It coefficients of middle terms in expansion of \((1+\lambda \mathrm{x})^{8}\) and \((1-\lambda \mathrm{x})^{6}\) are equal then \(\lambda=\) (a) \((2 / 7)\) (b) \([(-2) / 7]\) (c) \([(-3) / 7]\) (d) None of these

The Binomial Theorem is a powerful tool in algebra that allows you to expand expressions raised to a power in the form \( (a + b)^n \). In general, the theorem states that this expression can be expanded into the sum of terms in the form \( {n\choose k} a^{n-k} b^k \), where \( k \) ranges from 0 to \( n \) and \( {n\choose k} \) represents the binomial coefficient. Determining these coefficients and understanding the expanded form can significantly simplify calculations and the solving of algebraic problems.

For instance, when expanding \( (1 + \lambda x)^8 \), the binomial theorem tells us that we get a series of terms from \( k = 0 \) to \( k = 8 \) where each term has coefficients determined by the binomial coefficients. This methodology is applied to identify and equate middle terms in problems involving binomial expansions to find specific unknown values like \( \lambda \) in our exercise.

The binomial coefficient, denoted as \( {n\choose k} \), is a fundamental concept in the realm of combinatorics. It represents the number of ways to choose \( k \) elements from a set of \( n \) distinct elements without considering the order of selection. This coefficient can be calculated using the formula:
\[ {n\choose k} = \frac{n!}{k!(n-k)!} \] where \( ! \) denotes the factorial operation. In our context, to find the coefficients of the middle terms of the binomial expansions, we apply this formula to compute values like \( {8\choose 4} \) and \( {6\choose 3} \) which are crucial to solving the problem at hand.

The significance of the binomial coefficient extends beyond algebra to various fields such as probability and statistics, where it is used to calculate combinations and probabilistic events.

An algebraic expression is a mathematical phrase that can contain ordinary numbers, variables like \( x \) and \( y \) and the operations of addition, subtraction, multiplication, division, exponentiation, and root extraction. Unlike an equation, an algebraic expression doesn't have an equality sign; it is not a statement of equality but rather a component that can be part of a broader equation or function.

In the exercise where we are equating middle terms, \( (1+\lambda x)^8 \) and \( (1-\lambda x)^6 \) are algebraic expressions that are being expanded using the binomial theorem. The careful manipulation of these expressions – which involves recognizing the similar and dissimilar terms – is vital to solving algebraic problems, especially when we are concerned with finding the value of a variable, in this case \( \lambda \).

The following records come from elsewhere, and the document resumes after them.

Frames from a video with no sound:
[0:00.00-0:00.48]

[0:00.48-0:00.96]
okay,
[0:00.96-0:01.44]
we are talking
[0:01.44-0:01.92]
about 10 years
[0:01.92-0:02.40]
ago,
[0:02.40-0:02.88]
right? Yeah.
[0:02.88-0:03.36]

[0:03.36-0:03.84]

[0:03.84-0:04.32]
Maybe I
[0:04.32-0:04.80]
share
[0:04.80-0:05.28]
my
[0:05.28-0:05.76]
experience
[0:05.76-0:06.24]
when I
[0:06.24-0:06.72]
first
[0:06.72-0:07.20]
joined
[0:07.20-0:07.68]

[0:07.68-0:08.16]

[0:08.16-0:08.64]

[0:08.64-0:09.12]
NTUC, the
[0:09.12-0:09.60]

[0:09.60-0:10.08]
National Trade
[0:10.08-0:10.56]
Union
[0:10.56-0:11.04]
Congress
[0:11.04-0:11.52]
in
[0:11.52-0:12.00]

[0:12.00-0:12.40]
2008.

Combinatorics is a branch of mathematics dealing with counting, both as a means and an end in obtaining results, and certain properties of finite structures. It is related to many other areas of mathematics and has many applications ranging from logic to statistical physics, from evolutionary biology to computer science, among others. Within combinatorics, one often encounters problems related to the counting of combinations, which is directly connected to the binomial coefficient we discussed earlier.

When we encounter the task of equalizing the coefficients of the middle terms of binomial expansions, combinatoric principles come into play to determine the number of combinations possible, and thereby the coefficients themselves. Understanding these underlying combinatoric concepts can vastly enhance a student's ability to tackle a wide array of problems involving binomial expressions and their applications.